* _EXERCISE_: The range runs from the line containing "[0:01.50-0:02.50]" to the last line of the entries. Copy that range exactly, omitting pictures.
[[ MATERIAL PROVIDED open ]]
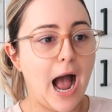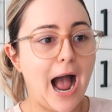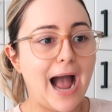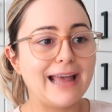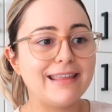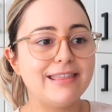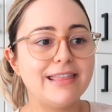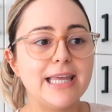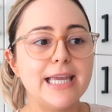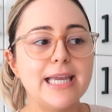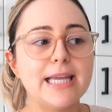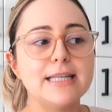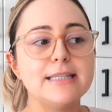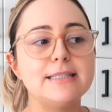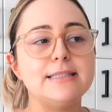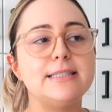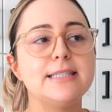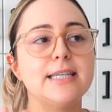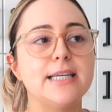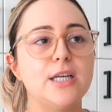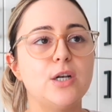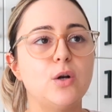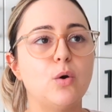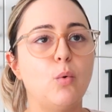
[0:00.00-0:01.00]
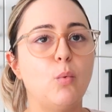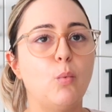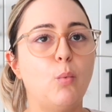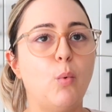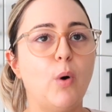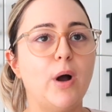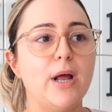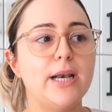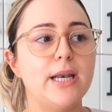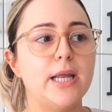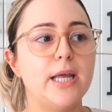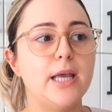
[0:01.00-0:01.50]
I think it did
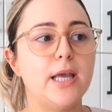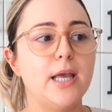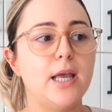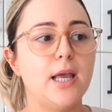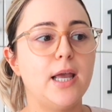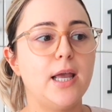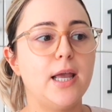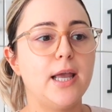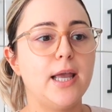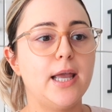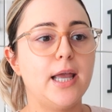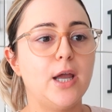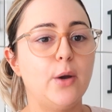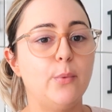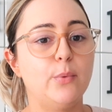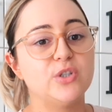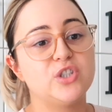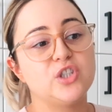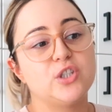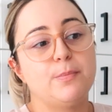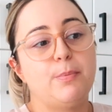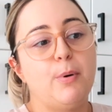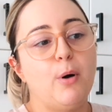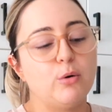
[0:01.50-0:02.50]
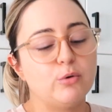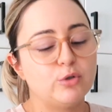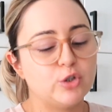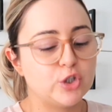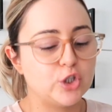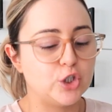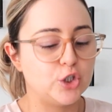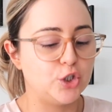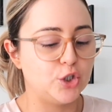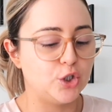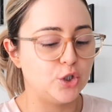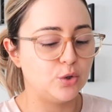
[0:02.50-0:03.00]
what it was
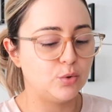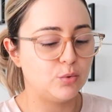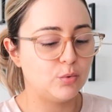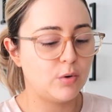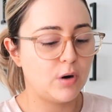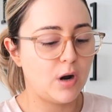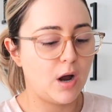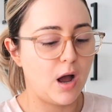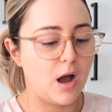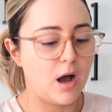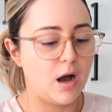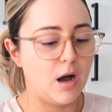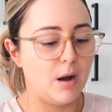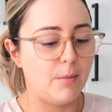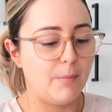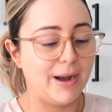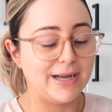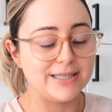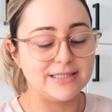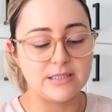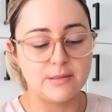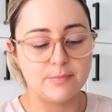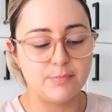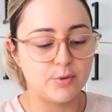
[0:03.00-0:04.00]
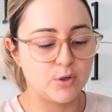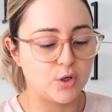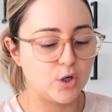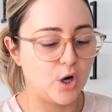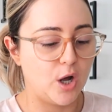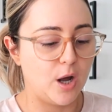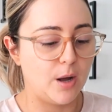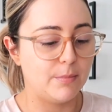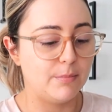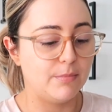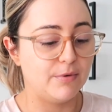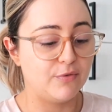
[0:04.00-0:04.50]
supposed to do. Um, I did put it
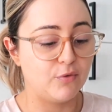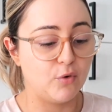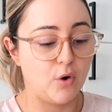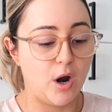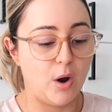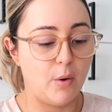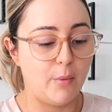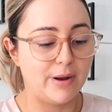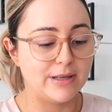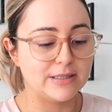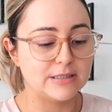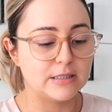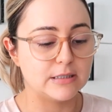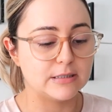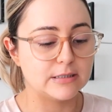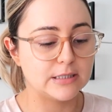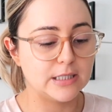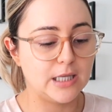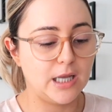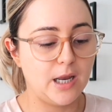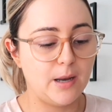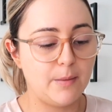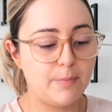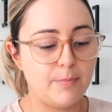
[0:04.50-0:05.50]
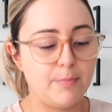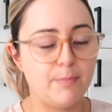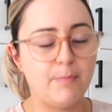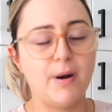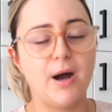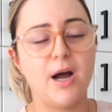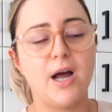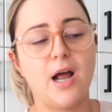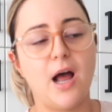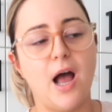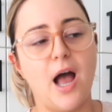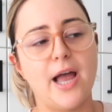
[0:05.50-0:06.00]
on before I went to sleep,
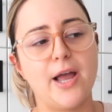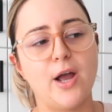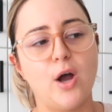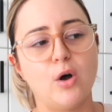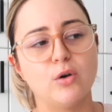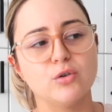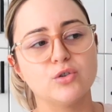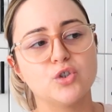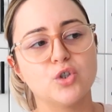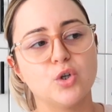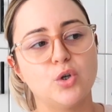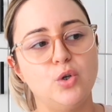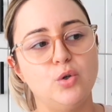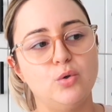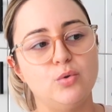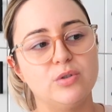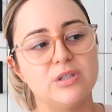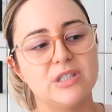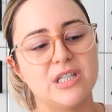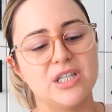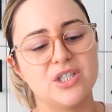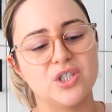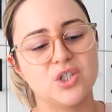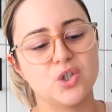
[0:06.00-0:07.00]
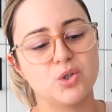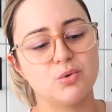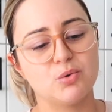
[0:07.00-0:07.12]
but I also used this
[[ MATERIAL PROVIDED closed ]]
* _ANSWER TO THIS TASK_:
[0:01.50-0:02.50]
[0:02.50-0:03.00]
what it was
[0:03.00-0:04.00]
[0:04.00-0:04.50]
supposed to do. Um, I did put it
[0:04.50-0:05.50]
[0:05.50-0:06.00]
on before I went to sleep,
[0:06.00-0:07.00]
[0:07.00-0:07.12]
but I also used this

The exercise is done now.